- **Exercise requirements**: Where the listing shows an image, skip it and output all other material unchanged.
———
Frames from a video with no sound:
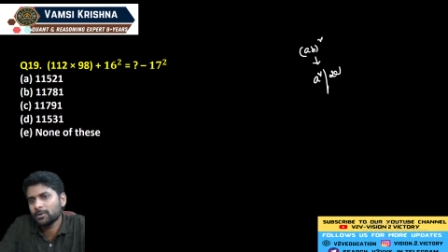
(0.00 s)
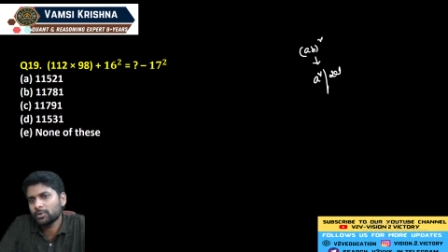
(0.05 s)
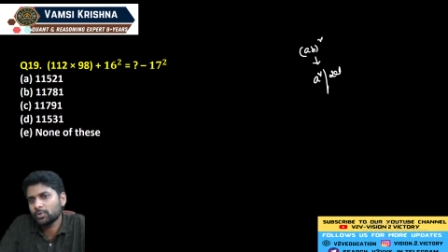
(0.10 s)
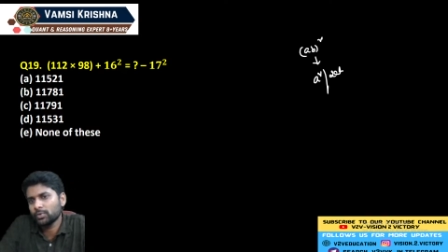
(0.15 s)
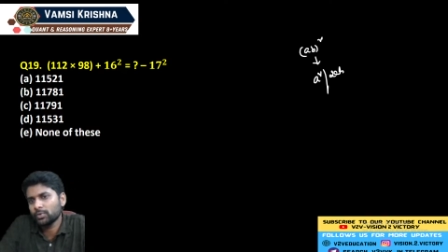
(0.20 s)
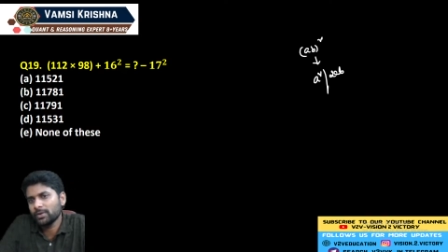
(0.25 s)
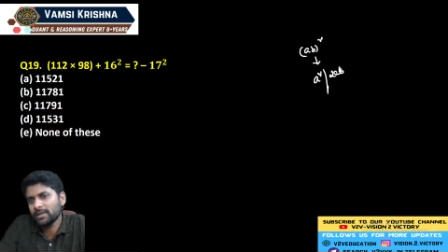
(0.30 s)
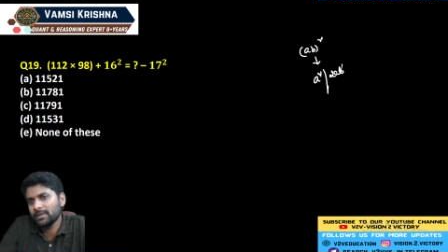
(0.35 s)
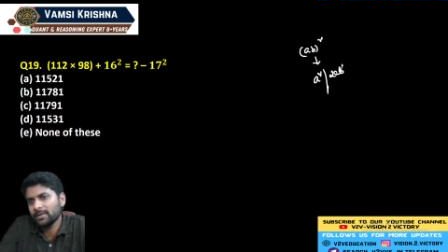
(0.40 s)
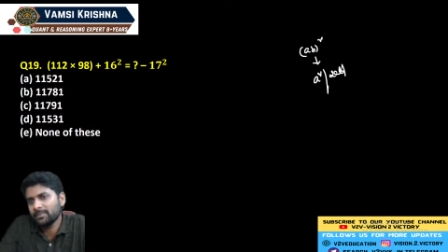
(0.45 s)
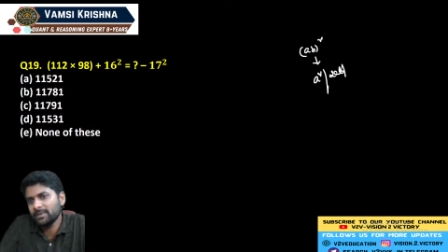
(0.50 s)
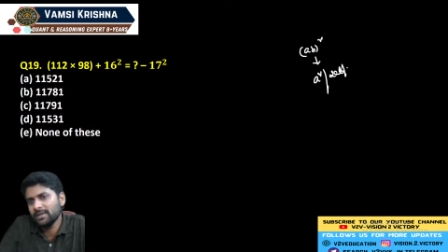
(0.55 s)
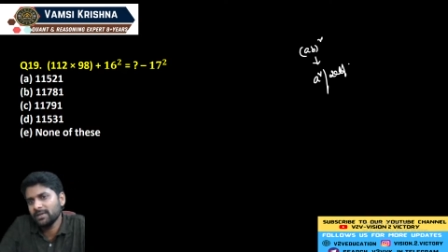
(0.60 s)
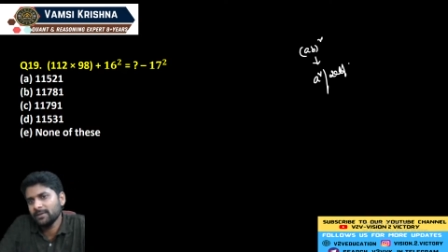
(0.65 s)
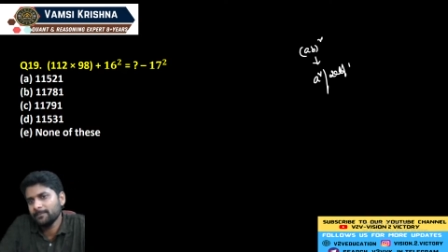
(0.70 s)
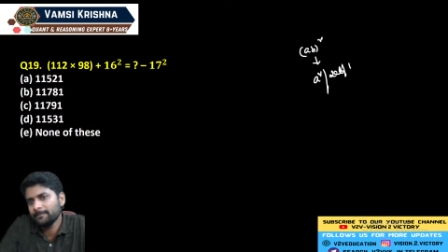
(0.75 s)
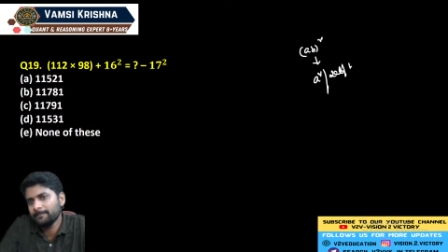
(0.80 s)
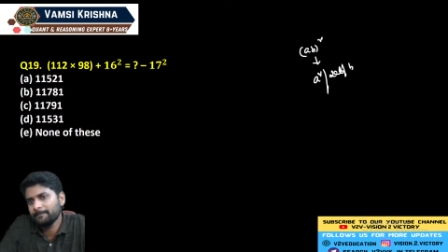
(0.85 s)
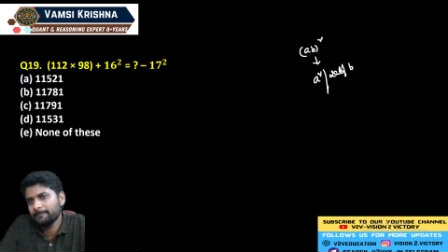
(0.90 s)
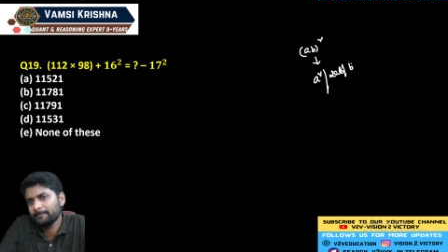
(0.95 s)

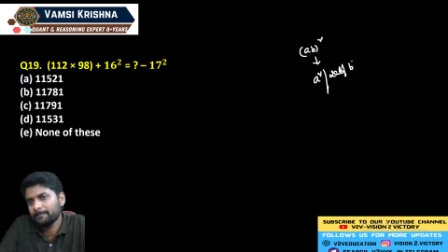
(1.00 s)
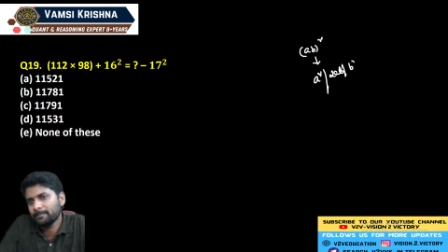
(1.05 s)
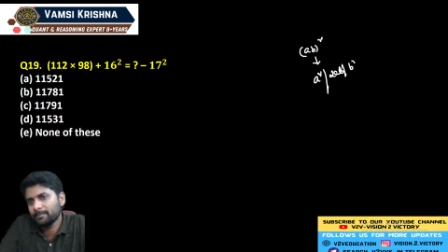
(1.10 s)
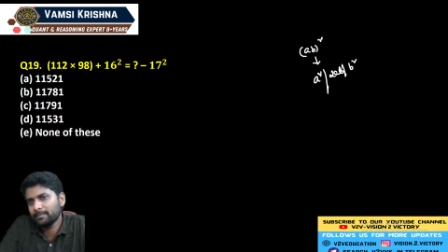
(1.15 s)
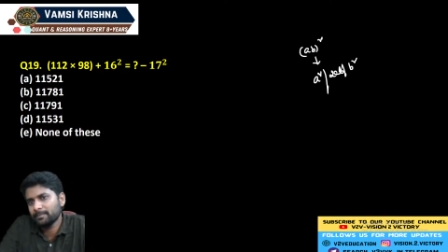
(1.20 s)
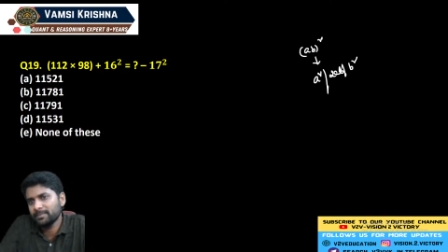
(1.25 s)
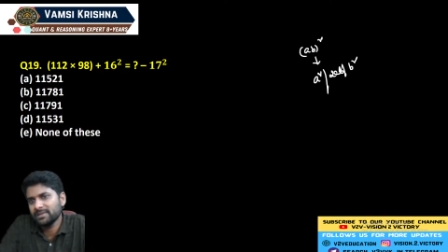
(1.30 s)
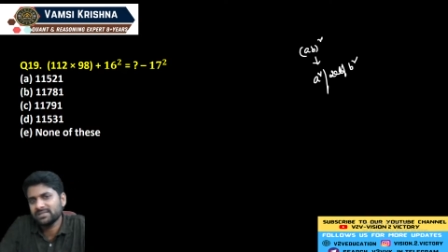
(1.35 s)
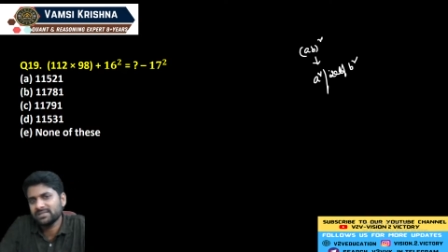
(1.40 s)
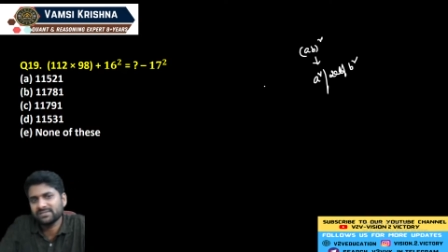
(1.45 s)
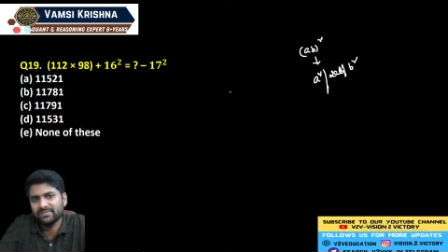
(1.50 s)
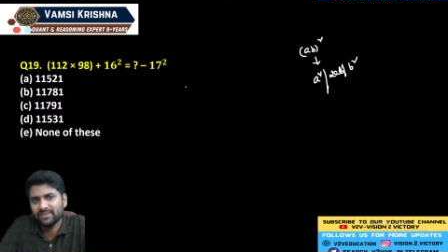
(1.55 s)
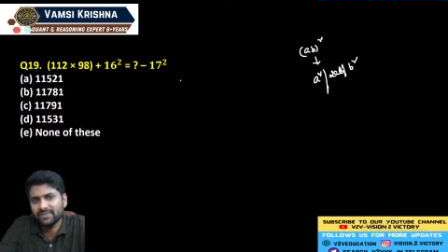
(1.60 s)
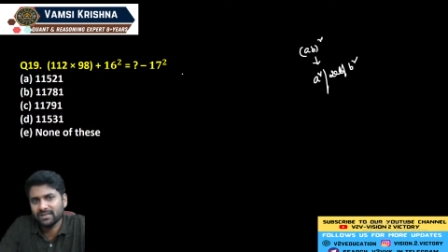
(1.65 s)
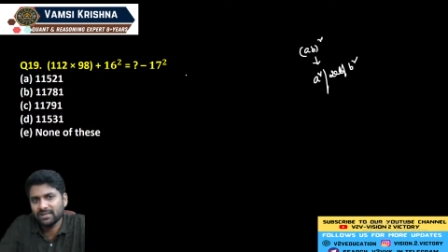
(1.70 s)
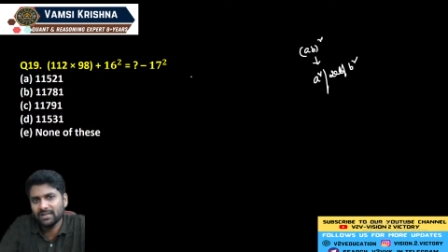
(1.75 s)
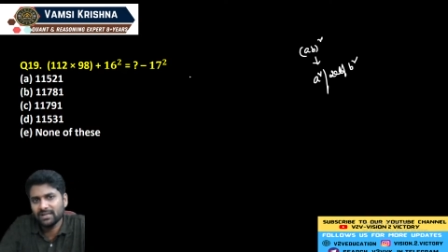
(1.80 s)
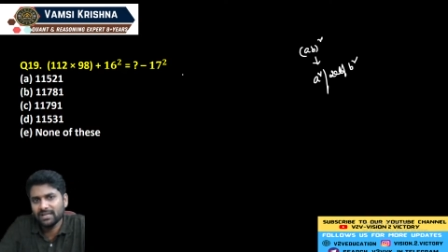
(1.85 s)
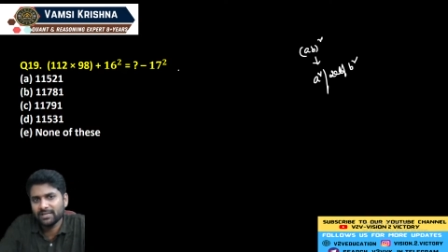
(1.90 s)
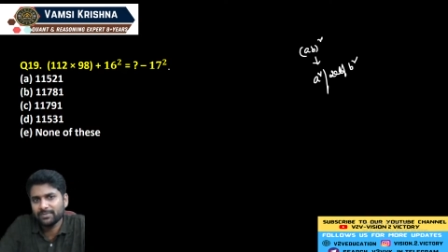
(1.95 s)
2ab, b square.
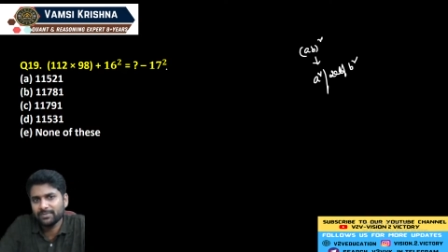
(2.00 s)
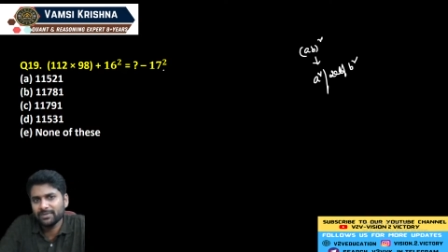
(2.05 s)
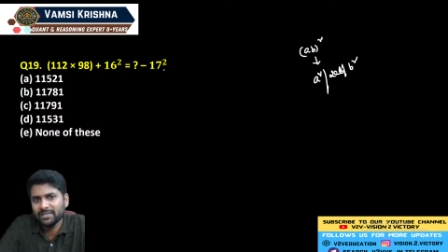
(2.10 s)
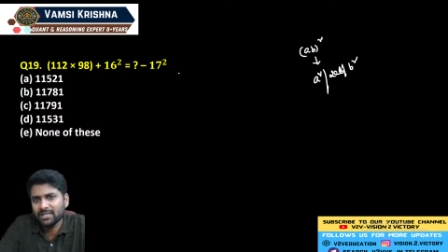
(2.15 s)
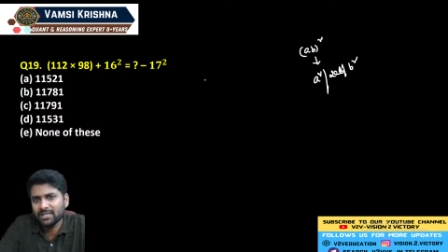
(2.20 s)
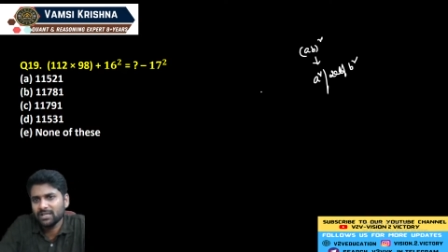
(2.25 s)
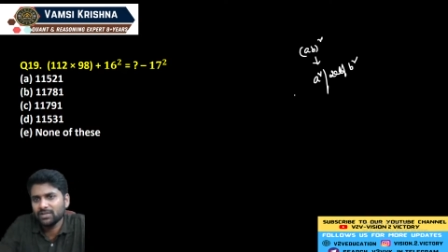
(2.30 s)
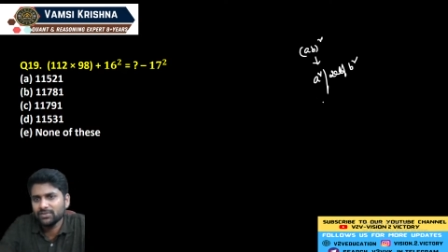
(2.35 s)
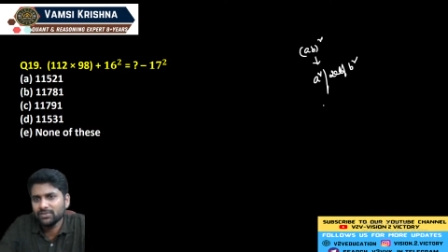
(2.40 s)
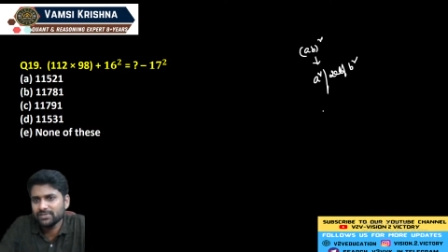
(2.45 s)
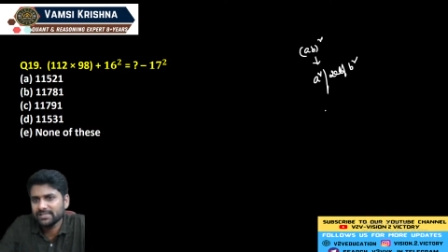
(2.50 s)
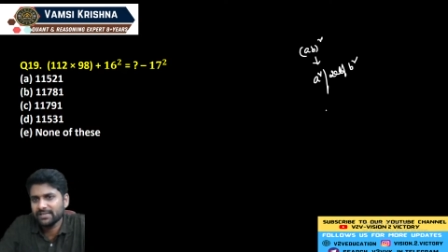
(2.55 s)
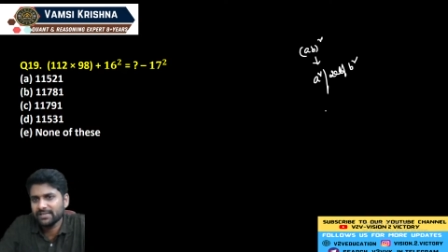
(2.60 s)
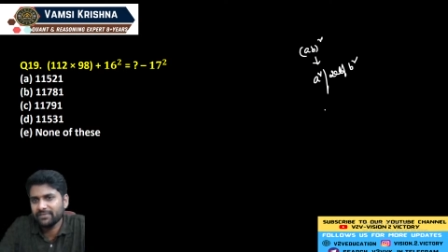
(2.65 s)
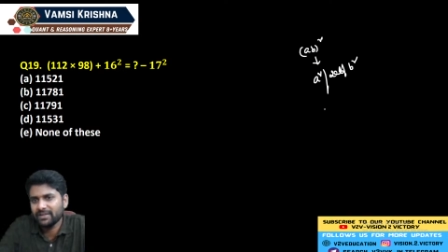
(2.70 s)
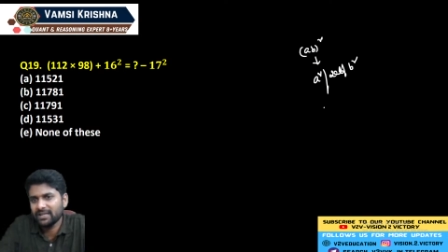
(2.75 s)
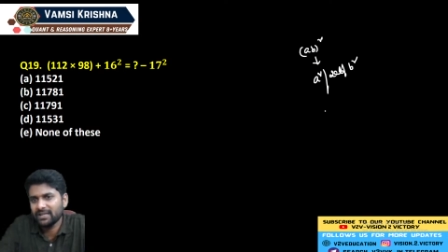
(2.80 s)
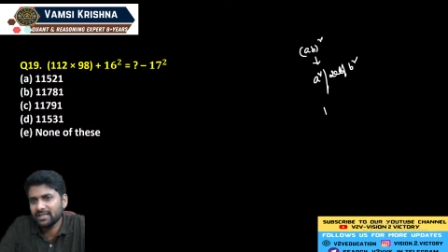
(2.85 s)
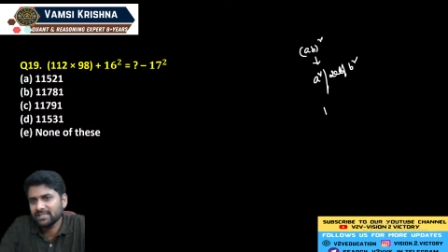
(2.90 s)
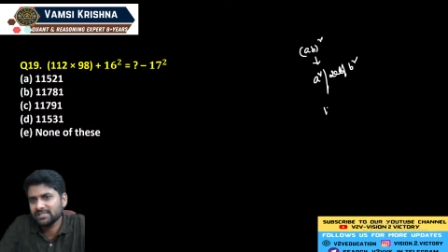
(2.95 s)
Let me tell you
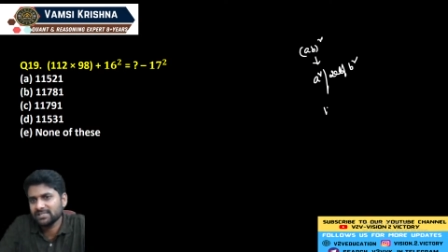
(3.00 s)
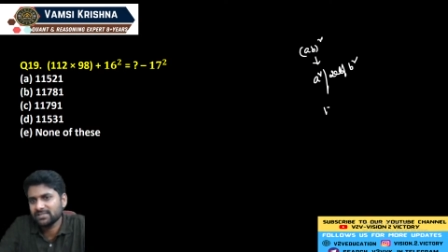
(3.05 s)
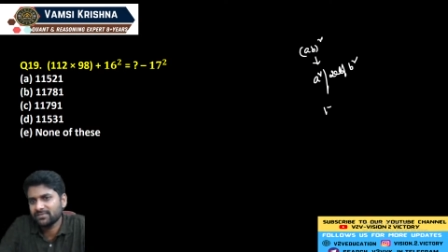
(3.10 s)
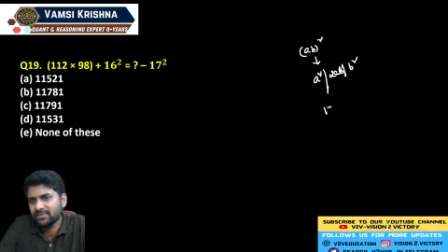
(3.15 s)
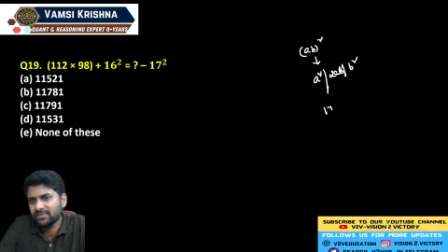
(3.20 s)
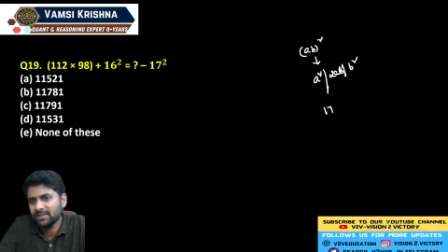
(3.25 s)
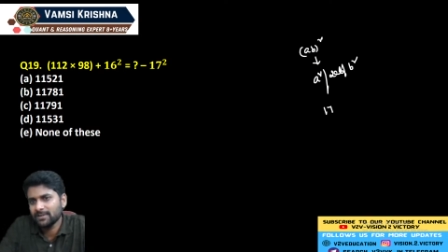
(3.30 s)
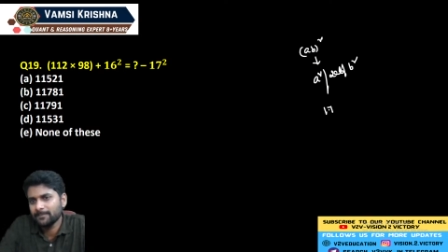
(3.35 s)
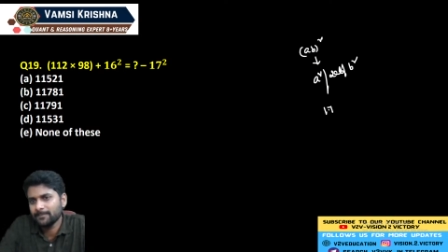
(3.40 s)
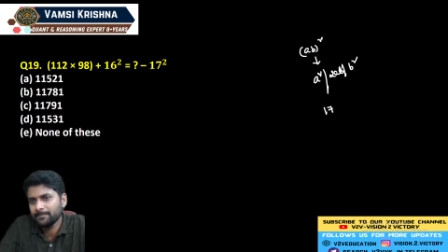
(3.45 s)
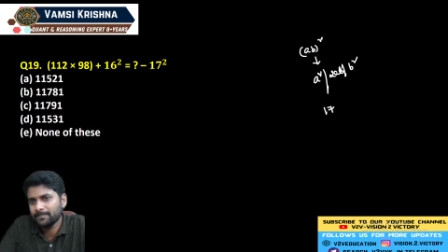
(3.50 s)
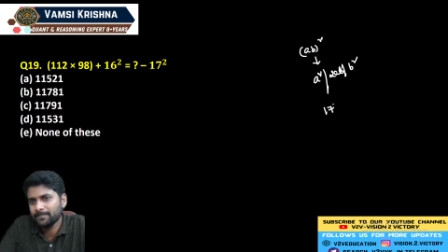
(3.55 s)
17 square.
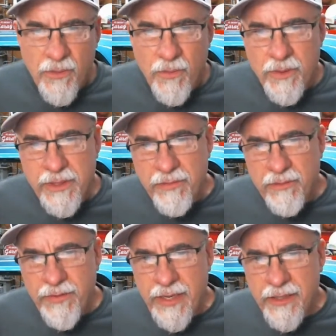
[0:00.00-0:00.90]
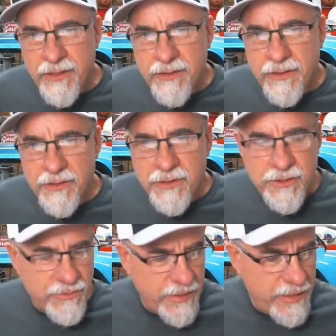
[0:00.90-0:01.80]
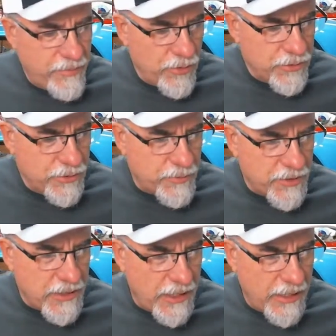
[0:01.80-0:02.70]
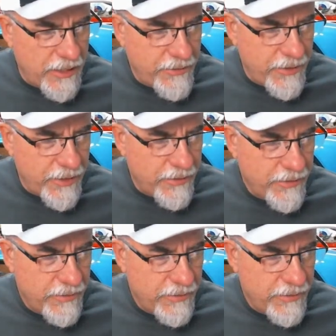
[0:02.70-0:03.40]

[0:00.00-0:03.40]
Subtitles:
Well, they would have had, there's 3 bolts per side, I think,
———
- **Answer**:
Frames from a video with no sound:
(0.00 s)
(0.05 s)
(0.10 s)
(0.15 s)
(0.20 s)
(0.25 s)
(0.30 s)
(0.35 s)
(0.40 s)
(0.45 s)
(0.50 s)
(0.55 s)
(0.60 s)
(0.65 s)
(0.70 s)
(0.75 s)
(0.80 s)
(0.85 s)
(0.90 s)
(0.95 s)

(1.00 s)
(1.05 s)
(1.10 s)
(1.15 s)
(1.20 s)
(1.25 s)
(1.30 s)
(1.35 s)
(1.40 s)
(1.45 s)
(1.50 s)
(1.55 s)
(1.60 s)
(1.65 s)
(1.70 s)
(1.75 s)
(1.80 s)
(1.85 s)
(1.90 s)
(1.95 s)
2ab, b square.
(2.00 s)
(2.05 s)
(2.10 s)
(2.15 s)
(2.20 s)
(2.25 s)
(2.30 s)
(2.35 s)
(2.40 s)
(2.45 s)
(2.50 s)
(2.55 s)
(2.60 s)
(2.65 s)
(2.70 s)
(2.75 s)
(2.80 s)
(2.85 s)
(2.90 s)
(2.95 s)
Let me tell you
(3.00 s)
(3.05 s)
(3.10 s)
(3.15 s)
(3.20 s)
(3.25 s)
(3.30 s)
(3.35 s)
(3.40 s)
(3.45 s)
(3.50 s)
(3.55 s)
17 square.
[0:00.00-0:00.90]
[0:00.90-0:01.80]
[0:01.80-0:02.70]
[0:02.70-0:03.40]

[0:00.00-0:03.40]
Subtitles:
Well, they would have had, there's 3 bolts per side, I think,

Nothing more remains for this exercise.